“La gare du Midi est une maison qui brûle et Rudi Vervoort la regarde brûler”

Interview pour La Libre Belgique.

Selon David Leisterh, chef de groupe MR au Parlement bruxellois, le gouvernement régional refuse d’exercer les compétences de sécurité dont il a hérité.

Et comment réagit Rudi Vervoort ?

À chaque goutte qui tombe, il tire le parapluie fédéral. Je ne suis pas d’accord. Il n’a peut-être pas toutes les compétences, mais lors de la dernière réforme de l’État, Bruxelles en a obtenu une large série en matière de sécurité. Elles ont d’ailleurs été traduites dans la création d’un énième organisme, safe.brussels, chargé de coordonner et d’assurer la sécurité des Bruxellois.

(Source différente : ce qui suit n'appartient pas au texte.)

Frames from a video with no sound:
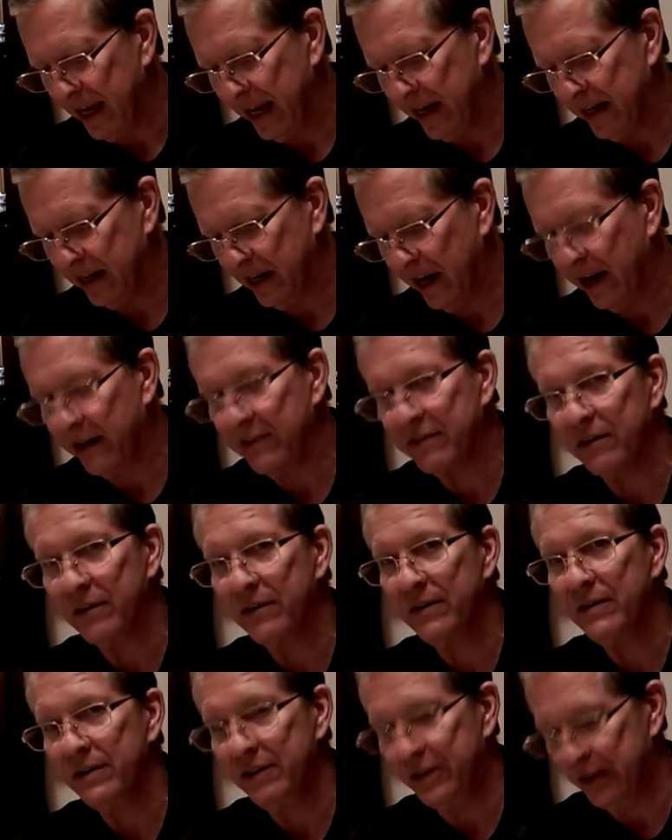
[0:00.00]
and
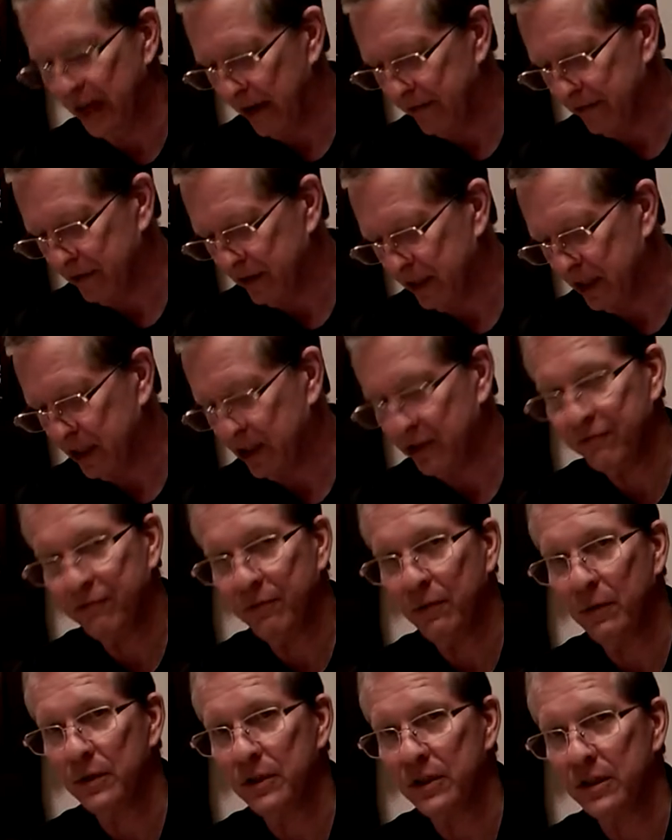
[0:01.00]
other devilish
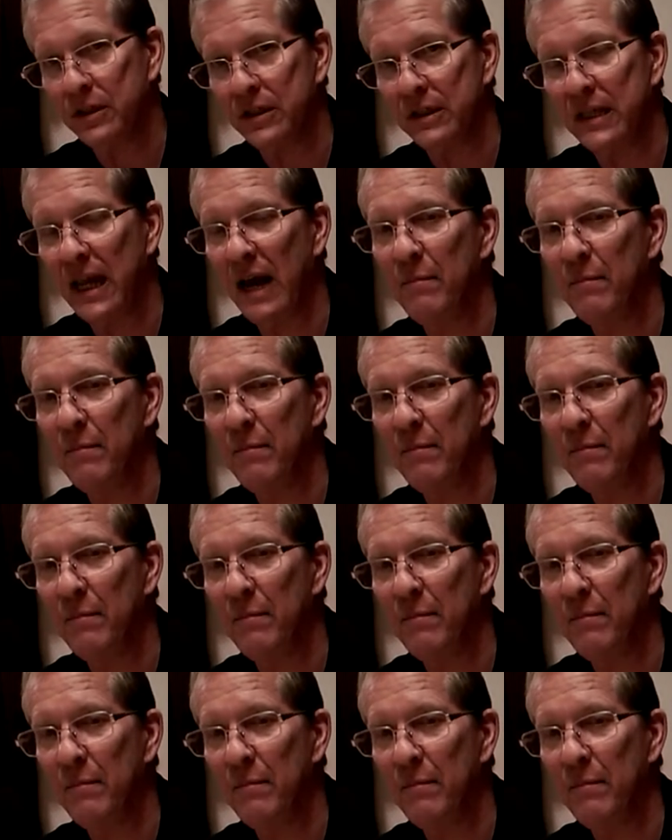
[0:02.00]
forces.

Il y a un patron à Bruxelles et c’est Rudi Vervoort. Mais il refuse d’endosser ce leadership politique en matière de sécurité. On voit le résultat. La gare du Midi, c’est une maison qui brûle depuis des années et que Rudi Vervoort regarde brûler. Si j’étais ministre-Président, ça fait longtemps que j’aurais réuni tout le monde.

Ridouane Chahid (PS) estime que la situation à la gare du Midi est due au désinvestissement du précédent gouvernement MR-N-VA.

En voilà un autre qui tire le parapluie fédéral. Bruxelles a été refinancée plusieurs fois. Où sont partis tous ces budgets ? On peut continuer à envoyer davantage de policiers à la gare du Midi mais si, dès le lendemain, les personnes arrêtées sont relâchées, ça n’aura pas d’impact. Cela vaut pour les délinquants et les sans-papiers. La réponse doit être plus dure.

Pour un sans-papiers qui commet un acte illégal, il doit y avoir une expulsion automatique. Et pour les délinquants, le fédéral plaide depuis longtemps pour des peines moins laxistes. On se retrouve, en Belgique, avec une image de paradis pénal, comparé aux pays voisins.

Que faudrait-il faire à la gare du Midi ?

Pour s’assurer qu’un quartier ne tombe pas en déliquescence, trois ingrédients doivent être appliqués : la répression, la réhabilitation et la reconstruction. Comme l’a fait Malines. Et sur ces trois points, à Bruxelles, le gouvernement s’est planté. Prenons aussi à la gare du Nord, où c’est tout aussi grave, si pas pire. J’y suis allé hier matin à 8 heures. Je tire mon chapeau aux travailleurs qui, tous les jours, descendent de leur train, traversent tunnels et trottoirs pour monter dans une des tours alentour, car c’est extrêmement dangereux.

Une fois que vous avez réprimé, que faites-vous ?

Le second ingrédient, c’est la réhabilitation, l’accompagnement social, comme cela s’est fait à Malines aussi, avec la réorientation vers l’emploi. Là aussi, à Bruxelles, l’échec est considérable. Le dernier angle, c’est la reconstruction. Il faut faire du beau là où c’est moche. La gare du Midi, c’est l’une des plus moches en Europe.

Comment réhabiliter la gare du Midi ? Plusieurs projets existent depuis des années, comme le nouveau siège de la SNCB. Il y a aussi un projet de contrat de rénovation urbaine du gouvernement.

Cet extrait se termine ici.